FIT5196-S1-2021


Assessment 3

This is an individual assessment and worth 30% of your total mark for FIT5196.

Due date: Please check, Assessment 3: Data Integration and Reshaping

In this assessment, you must write Python code to integrate several datasets into one single schema and find and fix possible problems in the data. The input and output of this assessment are shown below:

Table 1. The input and output of the task Inputs Output

Inputs
Outputs
Jupyter-Notebook & pdf
<Student_ID>.zip,
Vic_suburb_boundary.zip,
gtfs.zip
<Student_ID>_A3_solution.csv
<Student_ID>_ass3.ipynb,
<Student_ID>_ass3.pdf

Note: A single zip file with CSV and IPYNB and PDF file is to be submitted.

The pdf file should be generated from your jupyter notebook file (after clearing all the cells output), and it will be used for plagiarism checks via Turnitin.

Each of you is given seven (7) datasets in various formats, and the data is about housing information in Victoria, Australia. You can find your dataset here. In this assignment, you need to perform the following tasks.


Task 1: Data Integration (60%)

In this task, you must integrate the input datasets (i.e., seven datasets including hospitals, schoolRecreational activity areas, real estate files (one XML and one CSV), Vic_suburb_boundaryand gtfs) into one dataset with the following schema.

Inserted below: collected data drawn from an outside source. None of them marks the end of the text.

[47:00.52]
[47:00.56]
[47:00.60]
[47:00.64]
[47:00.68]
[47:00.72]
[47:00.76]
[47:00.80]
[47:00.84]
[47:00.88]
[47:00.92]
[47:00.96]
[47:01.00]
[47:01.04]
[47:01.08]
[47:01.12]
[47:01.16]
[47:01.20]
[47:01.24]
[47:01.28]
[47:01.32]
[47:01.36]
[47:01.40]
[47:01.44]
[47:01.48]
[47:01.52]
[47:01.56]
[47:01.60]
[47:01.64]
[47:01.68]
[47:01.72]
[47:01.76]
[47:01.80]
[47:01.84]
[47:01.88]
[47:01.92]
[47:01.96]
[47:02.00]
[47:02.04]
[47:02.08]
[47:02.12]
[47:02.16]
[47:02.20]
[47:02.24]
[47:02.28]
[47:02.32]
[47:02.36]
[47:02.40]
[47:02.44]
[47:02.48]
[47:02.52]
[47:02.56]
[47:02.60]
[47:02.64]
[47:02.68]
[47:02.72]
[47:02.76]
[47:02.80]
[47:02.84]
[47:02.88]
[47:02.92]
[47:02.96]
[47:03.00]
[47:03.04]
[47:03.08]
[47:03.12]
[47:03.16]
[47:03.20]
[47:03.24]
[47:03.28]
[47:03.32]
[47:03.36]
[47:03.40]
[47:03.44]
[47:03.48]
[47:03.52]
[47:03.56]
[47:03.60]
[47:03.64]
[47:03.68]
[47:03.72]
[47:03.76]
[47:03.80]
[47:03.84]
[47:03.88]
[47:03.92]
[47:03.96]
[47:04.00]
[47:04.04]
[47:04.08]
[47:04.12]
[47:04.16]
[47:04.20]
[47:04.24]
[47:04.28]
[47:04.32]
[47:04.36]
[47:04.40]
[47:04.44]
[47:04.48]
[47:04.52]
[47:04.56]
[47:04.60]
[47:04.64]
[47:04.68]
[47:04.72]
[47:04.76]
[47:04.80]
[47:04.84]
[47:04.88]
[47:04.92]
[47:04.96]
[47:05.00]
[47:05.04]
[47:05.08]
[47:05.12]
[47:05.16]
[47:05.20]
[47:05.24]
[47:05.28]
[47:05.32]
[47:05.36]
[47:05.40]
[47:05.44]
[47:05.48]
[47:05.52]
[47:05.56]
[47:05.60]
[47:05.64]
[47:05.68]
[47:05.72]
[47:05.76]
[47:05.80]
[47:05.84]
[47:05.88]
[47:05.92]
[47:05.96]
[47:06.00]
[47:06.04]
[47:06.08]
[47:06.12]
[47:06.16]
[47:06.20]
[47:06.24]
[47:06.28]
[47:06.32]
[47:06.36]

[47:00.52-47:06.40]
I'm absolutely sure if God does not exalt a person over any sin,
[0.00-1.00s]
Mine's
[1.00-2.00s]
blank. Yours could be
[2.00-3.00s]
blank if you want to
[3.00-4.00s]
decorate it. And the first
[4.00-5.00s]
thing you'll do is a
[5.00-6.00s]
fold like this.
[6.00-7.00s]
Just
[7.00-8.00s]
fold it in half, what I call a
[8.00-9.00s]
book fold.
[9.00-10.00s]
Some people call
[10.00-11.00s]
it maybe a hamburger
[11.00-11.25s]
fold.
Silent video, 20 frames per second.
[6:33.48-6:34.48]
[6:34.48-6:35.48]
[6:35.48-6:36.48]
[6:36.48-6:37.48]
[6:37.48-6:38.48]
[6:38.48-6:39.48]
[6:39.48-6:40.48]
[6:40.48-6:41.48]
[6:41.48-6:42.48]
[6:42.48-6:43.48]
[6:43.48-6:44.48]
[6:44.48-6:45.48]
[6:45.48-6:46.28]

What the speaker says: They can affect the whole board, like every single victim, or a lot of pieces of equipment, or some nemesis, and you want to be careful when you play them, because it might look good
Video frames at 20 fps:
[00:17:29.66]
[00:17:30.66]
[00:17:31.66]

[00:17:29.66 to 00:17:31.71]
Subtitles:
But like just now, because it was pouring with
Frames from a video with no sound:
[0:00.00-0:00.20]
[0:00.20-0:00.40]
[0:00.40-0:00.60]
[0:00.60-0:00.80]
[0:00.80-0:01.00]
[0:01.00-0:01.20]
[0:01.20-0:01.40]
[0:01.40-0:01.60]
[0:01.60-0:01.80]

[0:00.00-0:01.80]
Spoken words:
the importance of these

Table 2. Description of the final schema

  Column
  Description
  Property_id
  A unique id for the property
  lat
  The property latitude
  lng
  The property longitude
  addr_street
  The property address
  suburb (21%)
  The property suburb.
  price
  The property price
  property_type
  The type of the property
  year
  Year of sold
  bedrooms
  Number of bedrooms
  bathrooms
  Number of bathrooms
  parking_space
  The number of parking space on the property
  School_id (5%)
  The closest school to the property.
  Distance_to_school (1%)
  The distance from the closest school to the property.
  Train_station_id (10%)
  The closest train station to the property.
  Distance_to_train_station (1%)
  The distance from the closest train station to the property.
  travel_min_to_CBD (25%)
  The average travel time (minutes) from the closest train
  station to the “Southern Cross Station” station on weekdays
  (i.e., Monday-Friday) departing between 7 to 9 am. For
  example, if three (3) trips are departing from the closest train
  station to the Southern Cross station on weekdays between
  7-9 am, and each takes 6, 7, and 8 minutes respectively, then
  the value of this column for the property should be
  (6+7+8)/3.
  Transfer_flag (25%)
  A Boolean attribute indicates a direct trip to the Southern
  Cross station from the closest station between 7-9 am on the
  weekdays. This flag is 0 if there is a direct trip (i.e., no
  transfer between trains is required to get from the closest
  train station to the Southern Cross station) and one (1)
  otherwise.
  Hospital_id (5%)
  The closest hospital to the property.
  Distance_to_hospital (1%)
  The distance from the closest hospital to the property.
  Recreation_centre_id (5%)
  The closest recreation activity centre to the property.
  Distance_to_Recreation_centre (1%)
  The distance from the closest recreation activity centre to
  the property.


Task 2: data reshaping (20%)

In this task, you need to study the effect of different normalization/transformation methods (i.e., standardization, min-max normalization, log, power, box-cox transformation) on the “price”, “Distance_to_school”, “travel_min_to_CBD”, and “Distance_to_Recreation_centre” attributes.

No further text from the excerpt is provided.